Files
polyscribe/docs/usage.md

4.2 KiB

Usage

PolyScribe is a command-line tool. Run polyscribe -h at any time to see the latest help.

Common patterns

  • Single file to transcript (JSON + SRT):
    • polyscribe -o output path/to/audio_or_video.mp3
  • Multiple files → merged transcript:
    • polyscribe -m -o output merged path/a.mp3 path/b.mp4
  • Multiple files → both merged and separate outputs:
    • polyscribe --merge-and-separate -o output path/a.json path/b.json
  • Prompt for speaker names per input:
    • polyscribe --set-speaker-names -o output path/a.mp3 path/b.mp4

CLI reference

  • Positional arguments:
    • inputs: One or more .json transcripts or media files (audio/video).

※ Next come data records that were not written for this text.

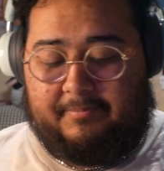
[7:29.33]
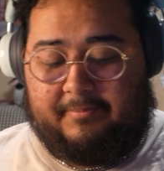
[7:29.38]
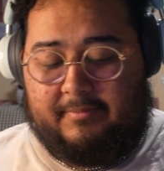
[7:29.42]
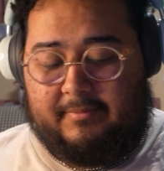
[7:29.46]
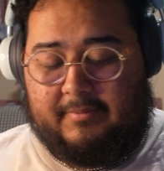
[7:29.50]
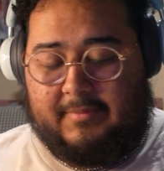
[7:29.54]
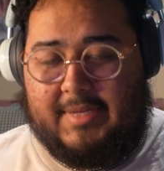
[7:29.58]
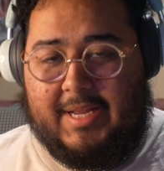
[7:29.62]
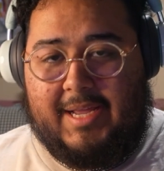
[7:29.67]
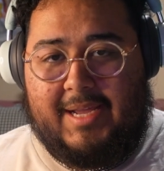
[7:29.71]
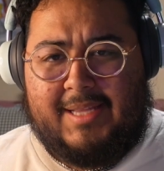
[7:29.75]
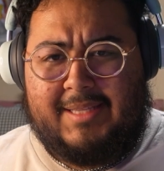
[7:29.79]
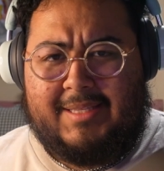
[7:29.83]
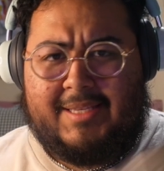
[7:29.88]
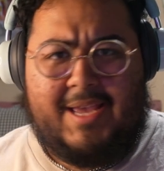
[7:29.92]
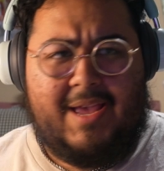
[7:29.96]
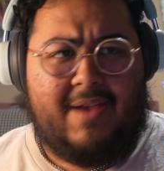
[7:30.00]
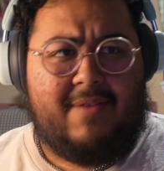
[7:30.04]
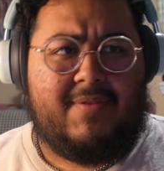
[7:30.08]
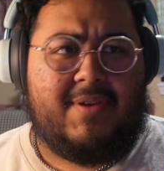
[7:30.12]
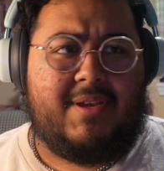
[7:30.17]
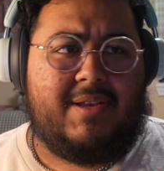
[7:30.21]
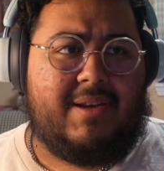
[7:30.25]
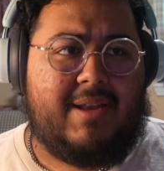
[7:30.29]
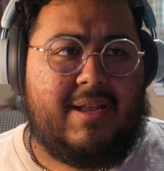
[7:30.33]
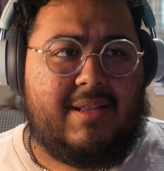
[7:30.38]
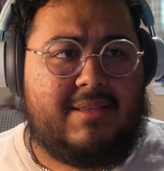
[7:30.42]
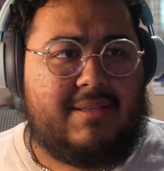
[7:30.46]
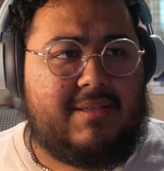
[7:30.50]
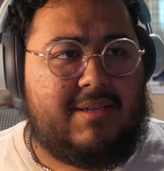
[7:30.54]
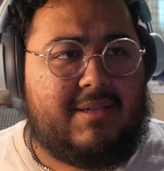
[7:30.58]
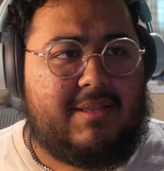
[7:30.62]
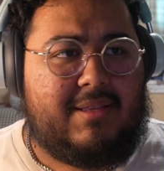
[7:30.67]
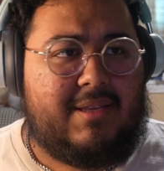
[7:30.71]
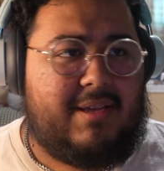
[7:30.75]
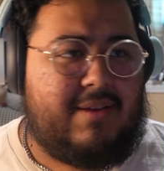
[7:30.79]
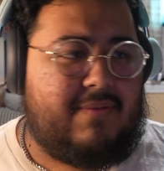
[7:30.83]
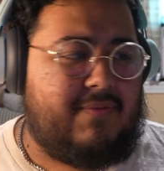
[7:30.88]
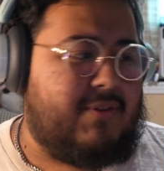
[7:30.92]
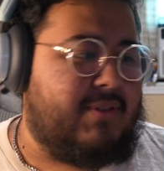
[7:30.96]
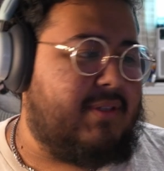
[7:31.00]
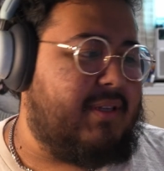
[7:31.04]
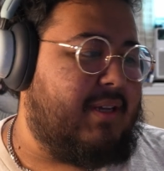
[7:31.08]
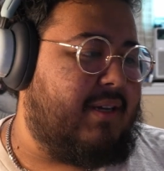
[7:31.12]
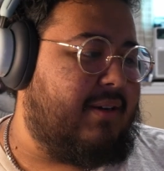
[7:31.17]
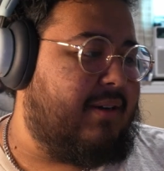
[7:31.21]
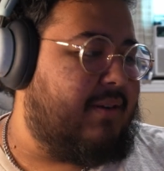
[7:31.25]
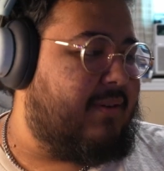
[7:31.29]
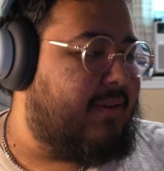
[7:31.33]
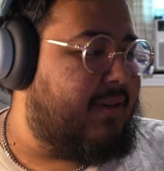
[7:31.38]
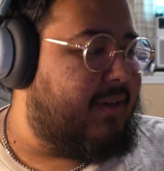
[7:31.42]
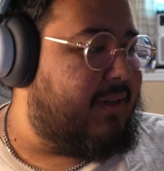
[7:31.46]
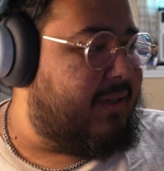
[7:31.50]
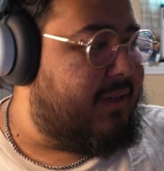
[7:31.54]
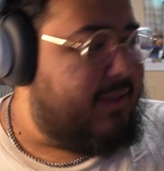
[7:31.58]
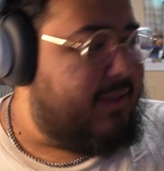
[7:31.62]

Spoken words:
Like, it's heavy, and I took the headphones out already.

When media files are given, PolyScribe extracts audio via ffmpeg.
  • Flags:
    • -o, --output FILE_OR_DIR
      • Output base path. For directories, date prefix is added and both .json and .srt are created. If omitted, JSON prints to stdout.
    • -m, --merge
      • Merge all inputs into a single output instead of one output per input.
    • --merge-and-separate
      • Write both a merged output and separate outputs (requires -o directory).
    • --set-speaker-names
      • Prompt for a speaker label per input (useful for multi-speaker datasets).
    • --language LANG
      • Language hint (e.g., en, de). English-only models reject non-en hints.
    • --gpu-backend [auto|cpu|cuda|hip|vulkan]
      • Choose runtime backend. Default is auto (prefers CUDA → HIP → Vulkan → CPU), depending on detection.
    • --gpu-layers N
      • Number of layers to offload to the GPU when supported.
    • models download
      • Launch interactive model downloader (lists Hugging Face models; multi-select to download).
      • Controls: Use Up/Down to navigate, Space to toggle selections, and Enter to confirm. Models are grouped by base (e.g., tiny, base, small).
    • models update
      • Verify/update local models by comparing sizes and hashes with the upstream manifest.
    • -v, --verbose (repeatable)
      • Increase log verbosity; use -vv for very detailed logs.
    • -q, --quiet
      • Suppress non-error logs to stderr; does not affect stdout outputs.
    • --no-interaction
      • Disable all interactive prompts (for CI). Combine with env vars to control behavior.
    • Subcommands:
      • models download: Launch interactive model downloader.
      • models update: Verify/update local models (non-interactive).
      • plugins list|info|run: Discover and run plugins.
      • completions : Write shell completion script to stdout.
      • man: Write a man page to stdout.

Expected outputs

  • For each processed input or merged group, PolyScribe produces:
    • A JSON transcript file with segments (id, speaker, start, end, text).
    • An SRT subtitle file with timestamps and text (speaker: prefixed when provided).
  • When -o is used with a directory, outputs are written into that directory with a YYYY-MM-DD prefix.

Typical workflows

  1. Single file → transcript:
  • polyscribe -o output media/example.mp3
  1. Multiple files → merged transcript:
  • polyscribe -m -o output merged media/a.mp3 media/b.mp4 media/c.wav
  1. Multiple files → both merged and individual transcripts:
  • polyscribe --merge-and-separate -o output media/a.json media/b.json
  1. Video → extract audio automatically:
  • polyscribe -o output videos/talk.mp4 (Requires ffmpeg on PATH.)

Model locations

  • Development builds (debug): ./models is used by default.
  • Packaged releases: $XDG_DATA_HOME/polyscribe/models or ~/.local/share/polyscribe/models.
  • Override:
    • POLYSCRIBE_MODELS_DIR=/path/to/models
    • WHISPER_MODEL=/path/to/specific_model.bin (forces exact model file).

Environment variables

  • POLYSCRIBE_MODELS_DIR: Override default models directory.
  • WHISPER_MODEL: Point directly to a model file.
  • XDG_DATA_HOME/HOME: Used to resolve default model path for release builds.
  • CI/GITHUB_ACTIONS: When set, PolyScribe assumes non-TTY in some paths and may avoid prompts.
  • Test-only toggles (used by our tests; not recommended in production):
    • POLYSCRIBE_TEST_FORCE_CUDA=1
    • POLYSCRIBE_TEST_FORCE_HIP=1
    • POLYSCRIBE_TEST_FORCE_VULKAN=1

Notes

  • GPU selection depends on both build features and runtime detection. Build with the corresponding cargo features (see development.md) for CUDA/HIP/Vulkan support.
  • English-only models cannot be used with non-English language hints.